Every March, around the middle of the month, I feel the need to apologize to Ireland. On the day reserved for honoring the land’s patron saint, it’s become an American tradition to pay an outlandish cover charge to stand in an overcrowded bar, holding plastic cups of green-tinted lager and being jostled all night until a Miller Lite-swilling fratboy vomits on your shoes.
Even drinkers who celebrate in more upscale bars sully the holiday with bad, bad drinks. For proof, look no further than the drinks in this week’s Seattle Times “Cocktailing” section: the “Irish for the Day” (vodka & green creme de menthe, with a clover carved out of lime peel as garnish), and the “Leprechaun Mor-jito,” again with the dreaded green liqueur (“We serve it straight up with green crème de menthe, and for a garnish it’s got a mint leaf.

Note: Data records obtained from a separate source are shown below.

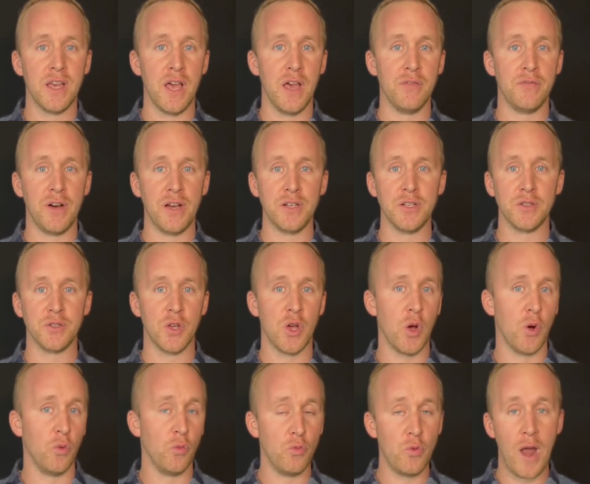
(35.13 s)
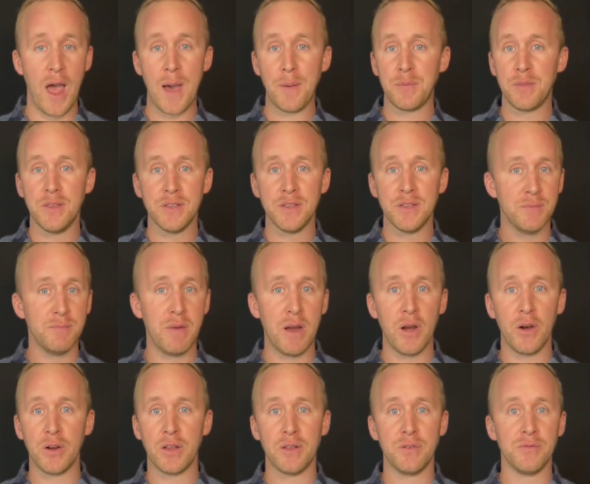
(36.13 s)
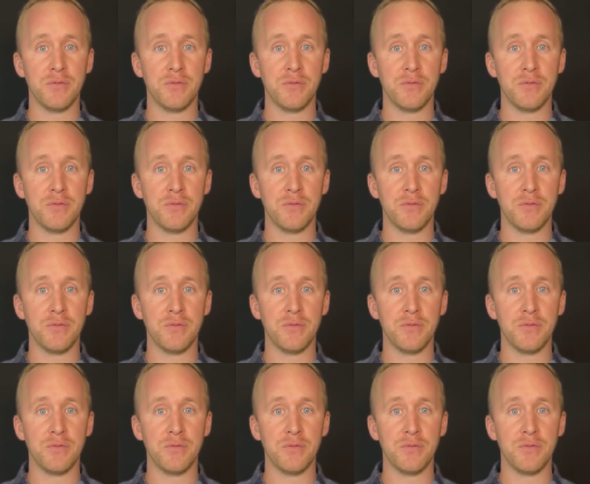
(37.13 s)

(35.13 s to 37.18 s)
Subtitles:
if I just wrapped this American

It’s kind of like a martini/mojito/leprechaun,” says the bar manager).
I’m sorry, sons of Erin–it never should have come to this.
Fortunately, though, there are options for holiday-appropriate cocktails that don’t require stooping to the mixologically morbid. All of these examples employ Irish whiskey; two are simple variations on an Irish Manhattan, and one is a newer entity which is worth getting to know.
Emerald
2 ounces Irish whiskey
1 ounce sweet vermouth (or less, to taste)
2 dashes orange bittersStir with ice & strain into chilled cocktail glass.
There are plenty of drinks called the Emerald, but this one is the most agreeable. From the recipe, it may sound simple and unexceptional, but don’t just write this one off– the orange bitters join in an unusually simpatico relationship with the Irish whiskey, making the Emerald much more than just an alternate Manhattan.
A similar drink, with a much different flavor, is the Tipperary (Gary Regan’s thorough write-up of this drink appears in today’s “Cocktailian” column in the San Francisco Chronicle). Dating back nearly a century, the Tipperary is also related to the Manhattan, but uses green Chartreuse instead of bitters to throw the taste in a more brooding, complex direction. The original recipe used equal parts Irish whiskey, sweet vermouth and Chartreuse; Gary dries it out a bit with this recipe. (And if you feel like you just have to drink something green because it’s St. Patrick’s Day, the touch of Chartreuse adds an emerald sheen to the glass, without making it appear as though you’re imbibing a glassful of Scope.)
Tipperary
2 ounces Irish whiskey
1 ounce sweet vermouthrinse chilled cocktail glass with green Chartreuse and discard excess; stir whiskey & vermouth with ice and strain into Chartreuse-coated glass.
A final Irish whiskey cocktail worth discovering is of a more recent vintage: the Weeski, an original drink from David Wondrich’s Killer Cocktails. Wondrich matches the tempermental flavor of Irish whiskey with the equally difficult-to-mix-with blonde Lillet. Using a bit of Cointreau to bind the flavors together, and a little orange bitters to give it greater depth, Wondrich has created a cocktail that’s worth the price of the book.
Weeski
2 ounces Irish whiskey
1 ounce blonde Lillet
1 teaspoon Cointreau
2 dashes orange bittersStir with ice; strain into chilled cocktail glass. Garnish with a lemon twist.